INAUGURATO LO SPAZIO ‘MOBY DICK’ 

Rinascono gli ex bagni pubblici della Garbatella

Roma, 8 novembre 2016. A conclusione dei  lavori di riqualificazione degli ex bagni pubblici Garbatella avviati lo scorso aprile, il presidente della Regione Lazio, Nicola Zingaretti e il vicepresidente, Massimiliano Smeriglio, hanno inaugurato oggi il nuovo spazio culturale-polifunzionale, Moby Dick, realizzato dalla Regione Lazio, in collaborazione con l’Università Roma Tre e Laziodisu. Erano presenti il rettore dell’Università  Roma Tre, Mario Panizza, il commissario straordinario Laziodisu, Carmelo Ursino, e il commissario dell’Ater di Roma, Giovanni Tamburrino.

La suggestiva struttura di via Edgardo Ferrati 3, accanto al Teatro Palladium, è di proprietà dell’Ater di Roma e fu progettata e realizzata dall’architetto Innocenzo Sabbatini con destinazione servizi igienici pubblici del quartiere Garbatella a inizio Novecento.
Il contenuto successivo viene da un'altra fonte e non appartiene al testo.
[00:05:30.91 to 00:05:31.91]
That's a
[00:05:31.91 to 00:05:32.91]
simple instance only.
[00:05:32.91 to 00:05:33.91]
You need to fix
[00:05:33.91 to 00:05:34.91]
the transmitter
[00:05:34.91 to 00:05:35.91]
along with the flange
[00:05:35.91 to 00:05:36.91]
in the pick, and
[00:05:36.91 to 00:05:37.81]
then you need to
Dagli anni Sessanta è stata sede di una attività commerciale privata fino al 2012, anno in cui l’immobile viene liberato, fino alla attuale restituzione a una funzione pubblica.
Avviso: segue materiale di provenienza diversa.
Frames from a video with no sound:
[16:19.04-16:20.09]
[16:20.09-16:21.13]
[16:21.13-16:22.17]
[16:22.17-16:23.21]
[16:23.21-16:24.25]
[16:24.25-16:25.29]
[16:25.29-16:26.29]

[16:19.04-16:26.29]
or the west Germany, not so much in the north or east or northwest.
Nel 2014 viene avviato un percorso partecipato e aperto alla cittadinanza per la definizione delle caratteristiche di un hub culturale.
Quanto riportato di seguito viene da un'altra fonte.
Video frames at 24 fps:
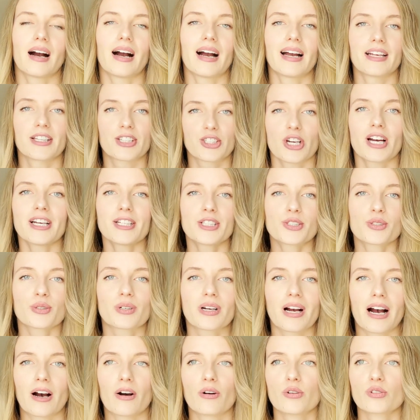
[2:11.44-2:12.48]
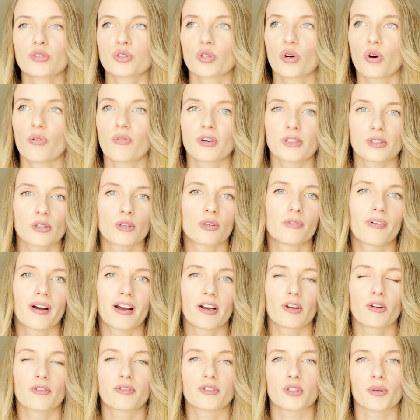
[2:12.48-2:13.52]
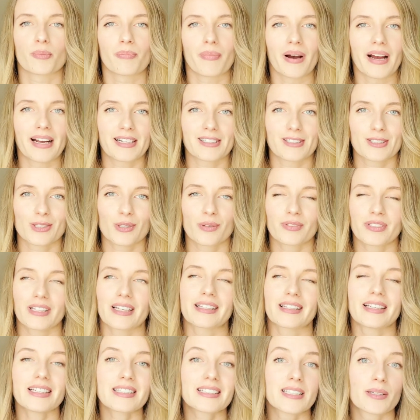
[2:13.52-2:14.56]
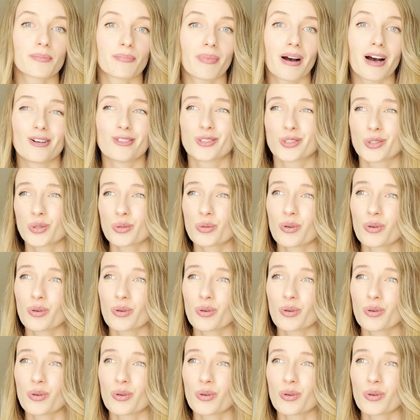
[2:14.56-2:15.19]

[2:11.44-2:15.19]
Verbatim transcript: I tried to count overall value from Microsoft and it's about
Nello spazio, destinato a studenti e cittadini, sono disponibili i servizi:

·       Biblioteca progettata dall’Università Roma Tre in rete con il circuito delle biblioteche universitarie;

·       Sala convegni;

·       Sala mostra ed esposizioni;

·       Wi-fi

·       Emeroteca;

·       Realizzazione eventi culturali;

·       Attività didattiche;

·       Baby area.

SCUOLA PENNY WIRTON

Nell’ambito delle attività didattiche, alcuni spazi degli ‘Ex bagni pubblici’ verranno utilizzati anche dalla Penny Wirton, scuola di lingua italiana per migranti, fondata da Eraldo Affinati nel 2008.

La scuola, attraverso l’insegnamento, persegue l’obiettivo dell’inclusione sociale e dell’integrazione  delle fasce più deboli promuovendo il diritto allo studio, alla cultura e alla conoscenza. La scuola è sostenuta dall’impegno volontario degli operatori e garantisce un percorso gratuito di alta qualità.